Henry studied broadcast journalism at the University of the West Indies in Jamaica, earned a master’s degree in communications policy at the University of Windsor in Ontario, Canada, and defended his doctoral dissertation at Lesley on March 27. His thesis was “Active Imagination, Wellbeing and Ways of Seeing: A Phenomenological Inquiry into Experiences of Adult Learners with Visual Impairments.”

Henry says retired professor Dr. Brenda Mathis, then chair of the Educational Studies division, was intrigued by his subject matter.

“She told me that, ‘When you are through with this, I would like you to write a book from your own experience,’” Henry says, and experience as an author would hardly be new to him. Henry is author of the books “Calypso Drift” and its sequel “Calypso Drift and Water,” “As She Returns Now,” and “An Unassuming Love: Black Memory, A Traveloguer, and Cricket.”

Henry, who is almost totally blind, says he travels alone, though is pushed in a wheelchair to get through airports. He is self-sufficient, using special print-to-audio devices to read correspondence and other documents, and can get around comfortably in his home community of Stone Mountain, Georgia.

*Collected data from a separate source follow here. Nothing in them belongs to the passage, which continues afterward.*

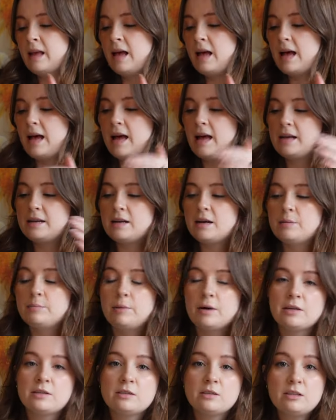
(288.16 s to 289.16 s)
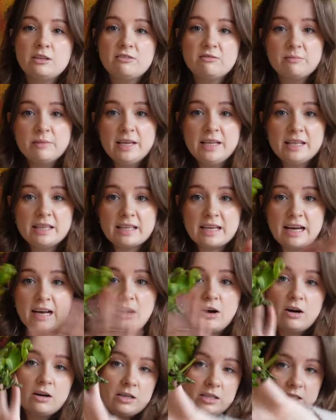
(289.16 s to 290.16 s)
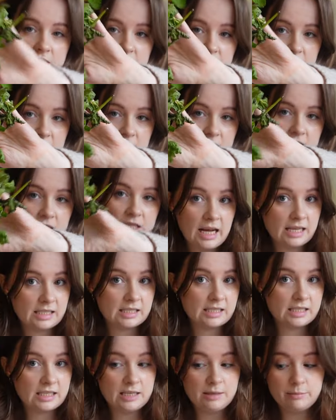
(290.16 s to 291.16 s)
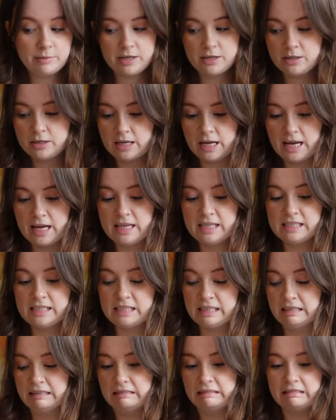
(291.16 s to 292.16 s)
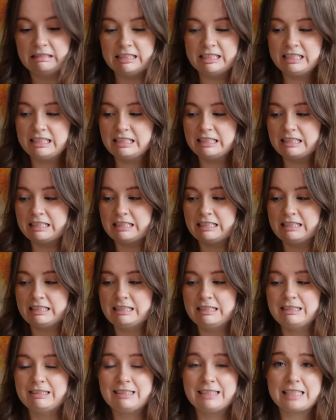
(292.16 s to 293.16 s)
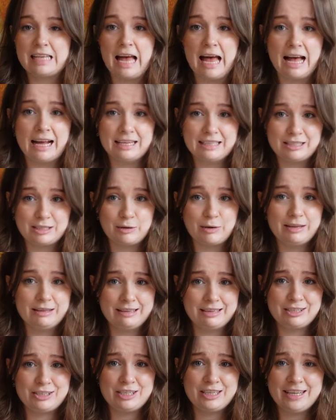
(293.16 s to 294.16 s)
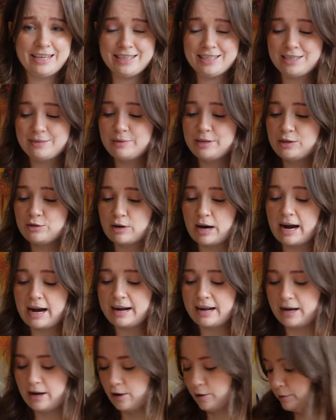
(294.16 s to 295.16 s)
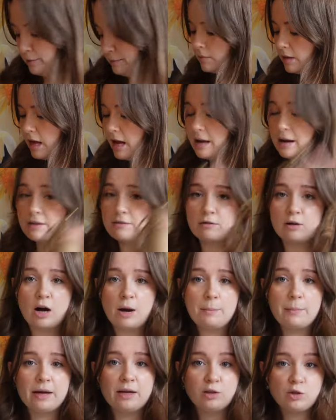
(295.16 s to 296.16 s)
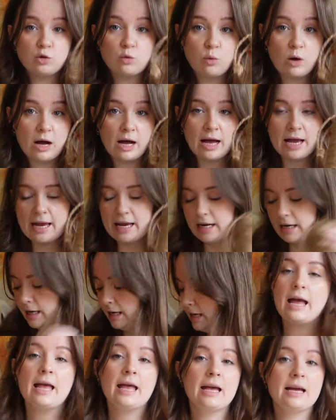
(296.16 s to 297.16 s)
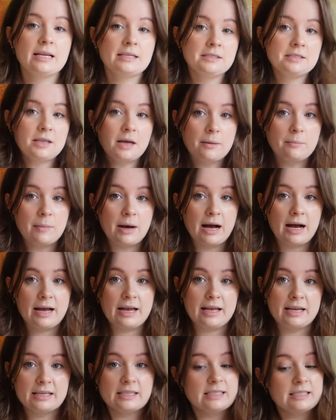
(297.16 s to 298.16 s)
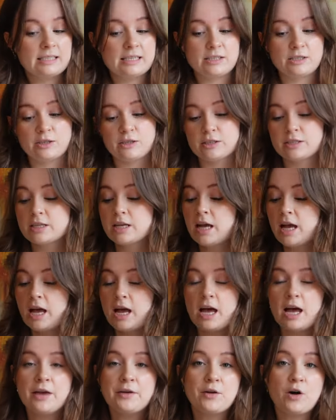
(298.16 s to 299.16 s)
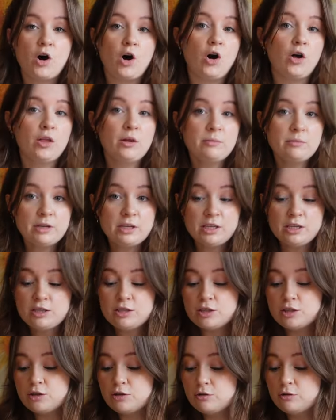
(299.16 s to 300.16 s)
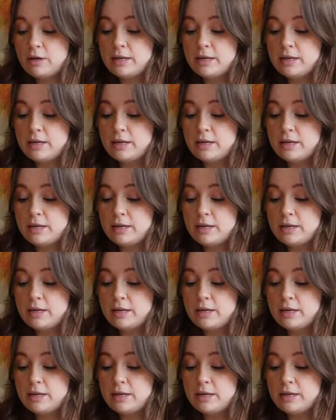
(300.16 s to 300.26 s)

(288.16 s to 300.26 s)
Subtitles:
and a bundle of mint that honestly has seen better days. She's looking a little sad, so I think she needs to be dried out. And I've got my twine and my scissors. And all I'm gonna do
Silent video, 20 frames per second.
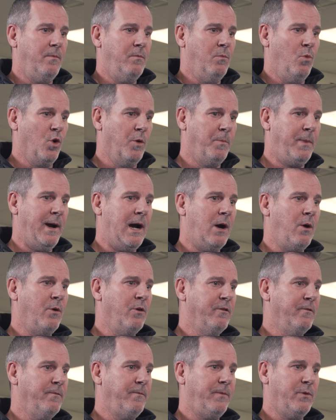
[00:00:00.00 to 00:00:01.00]
more
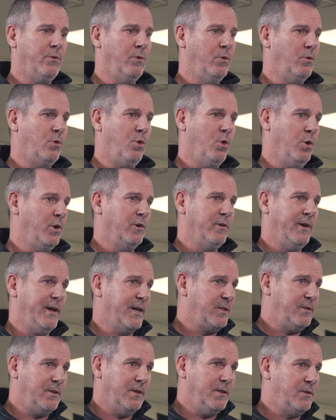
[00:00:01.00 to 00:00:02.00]
power through corner
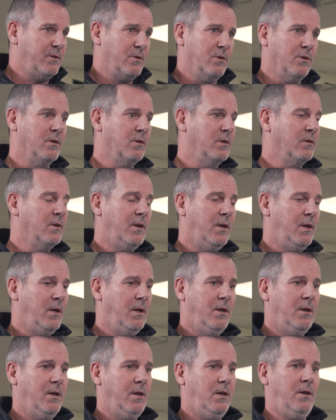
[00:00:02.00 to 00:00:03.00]
exits, or,
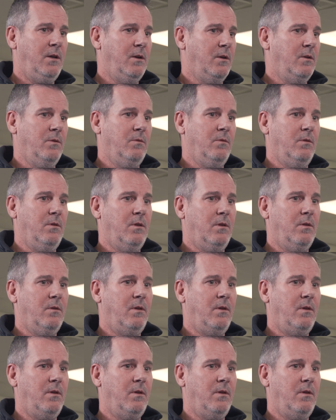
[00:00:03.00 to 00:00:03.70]
you know,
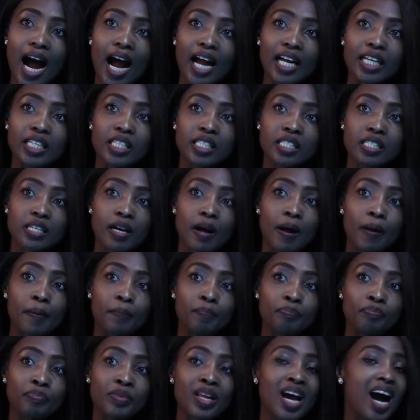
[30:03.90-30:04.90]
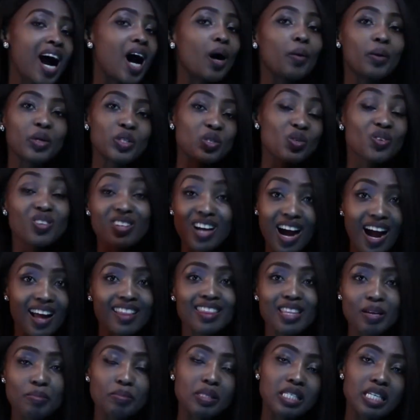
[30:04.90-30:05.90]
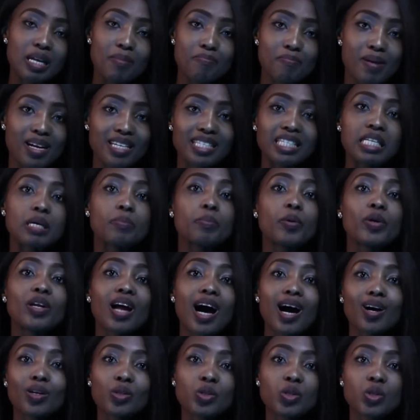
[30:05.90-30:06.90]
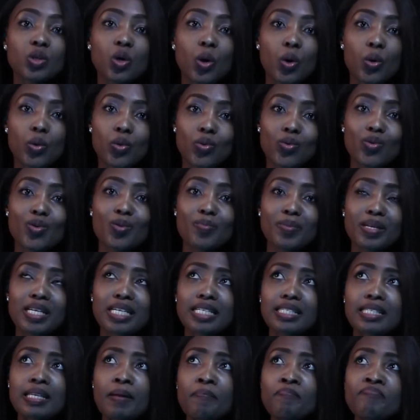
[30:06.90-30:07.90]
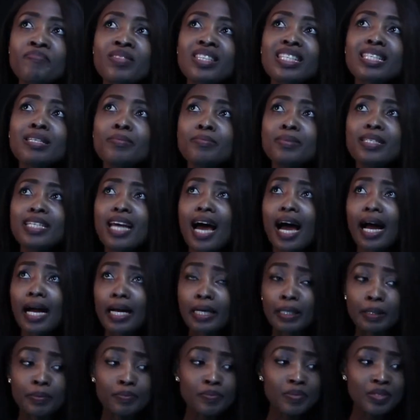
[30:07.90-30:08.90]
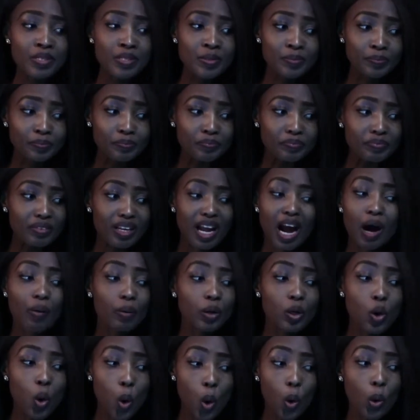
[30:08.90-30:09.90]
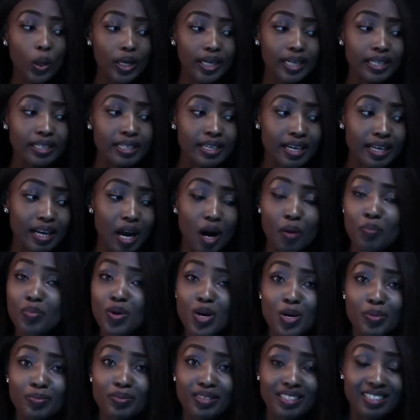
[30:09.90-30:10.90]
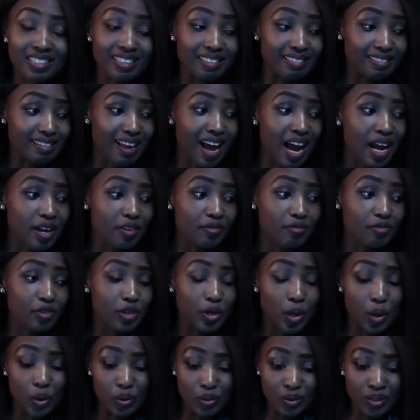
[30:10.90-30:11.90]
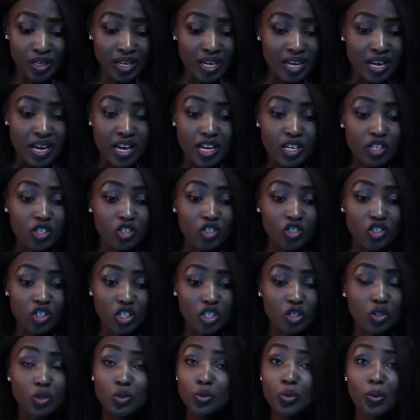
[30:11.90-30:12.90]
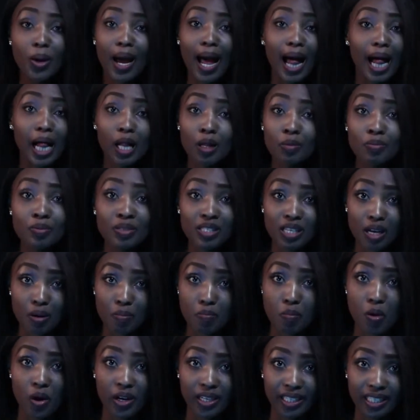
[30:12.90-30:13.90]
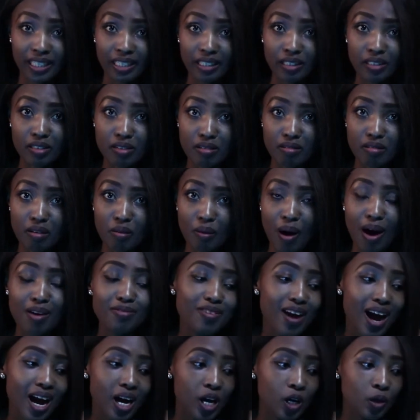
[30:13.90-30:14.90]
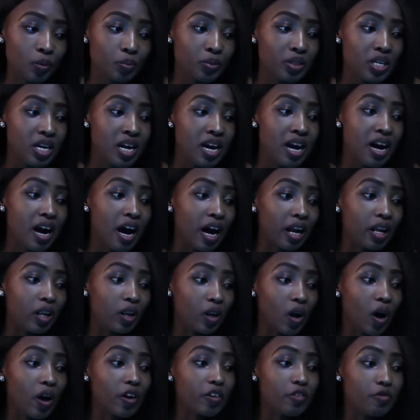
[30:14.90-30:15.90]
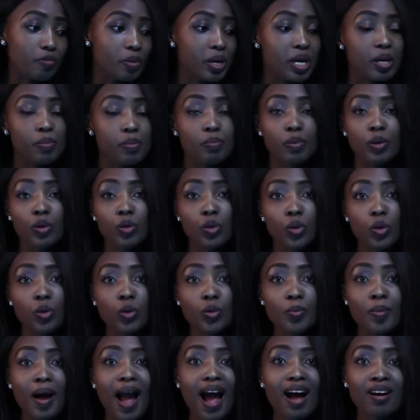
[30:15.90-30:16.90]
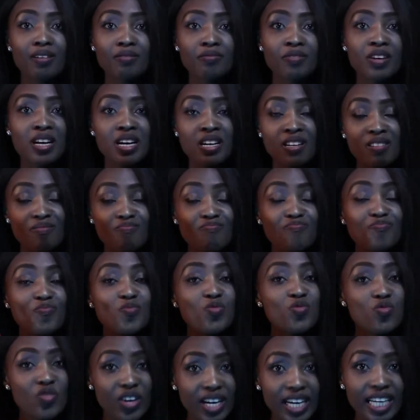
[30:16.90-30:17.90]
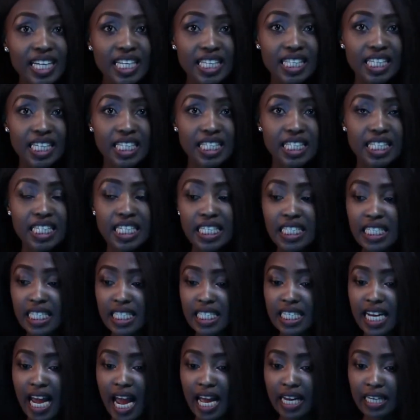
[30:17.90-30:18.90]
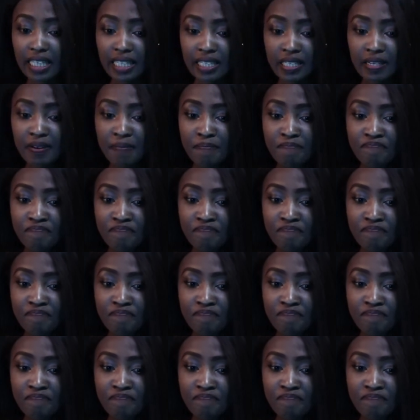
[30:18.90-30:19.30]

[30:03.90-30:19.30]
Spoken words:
and I want to guide them step by step on how to go through, because sometimes our calling and our purpose in life, you know, is just to help somebody. You know, I've helped a lot of people whom have really succeeded, and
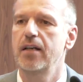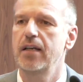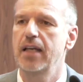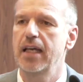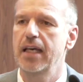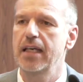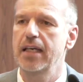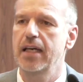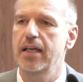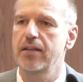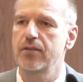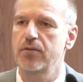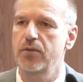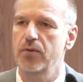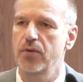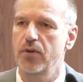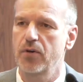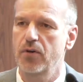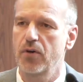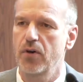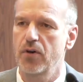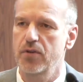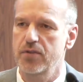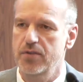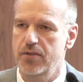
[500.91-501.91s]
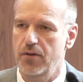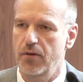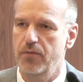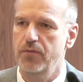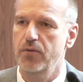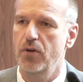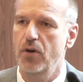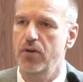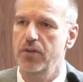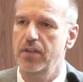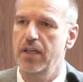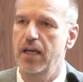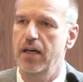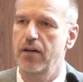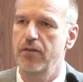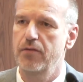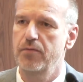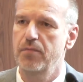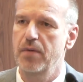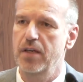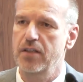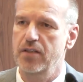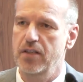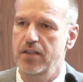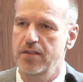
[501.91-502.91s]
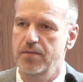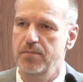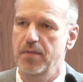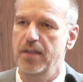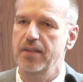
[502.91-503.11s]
layer to the cost of non-tariff measures.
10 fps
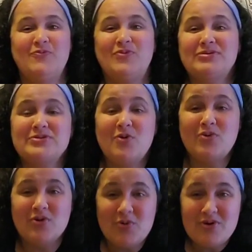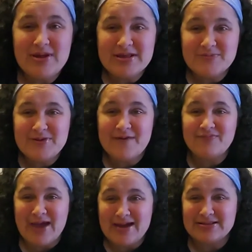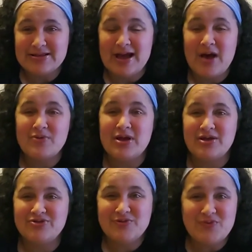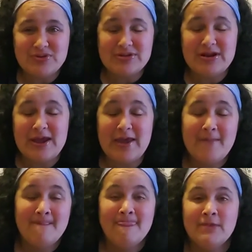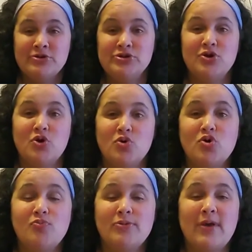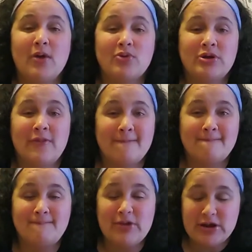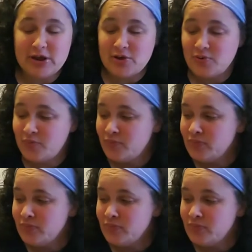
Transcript: What's going on SPF Dynasty? How are y'all doing today? It's your girl Koopie back with another video.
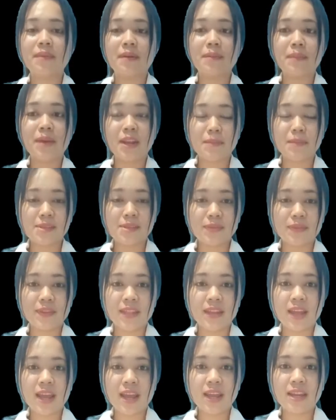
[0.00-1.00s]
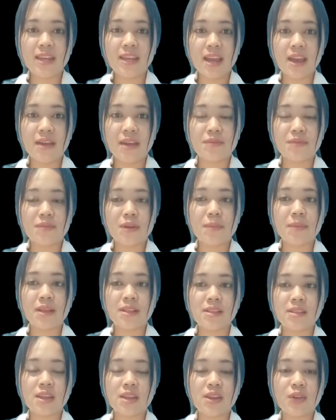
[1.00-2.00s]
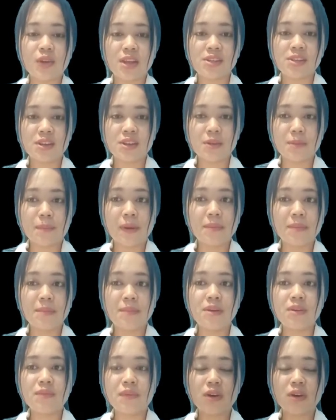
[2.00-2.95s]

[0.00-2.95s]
My name is Fitriani. I'm from English Education Department,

“What I see is either dark or I see light, or I see a combination of black and white,” Henry says. But that was no impediment to him traveling to Cambridge to pursue his doctorate.

“When I got to Lesley, they had employed a young man, Kolin Perry (BFA ’16, M.Ed. ’18) to walk with me, be in class with me,” Henry says.  

With another achievement to his credit, Henry says the next step is to help others with impaired vision or other disabilities pursue their own dreams.

“Blindness is considered a curse in some parts of the world in certain cultures,” Henry says. “How do we encourage people who are blind not to give up?”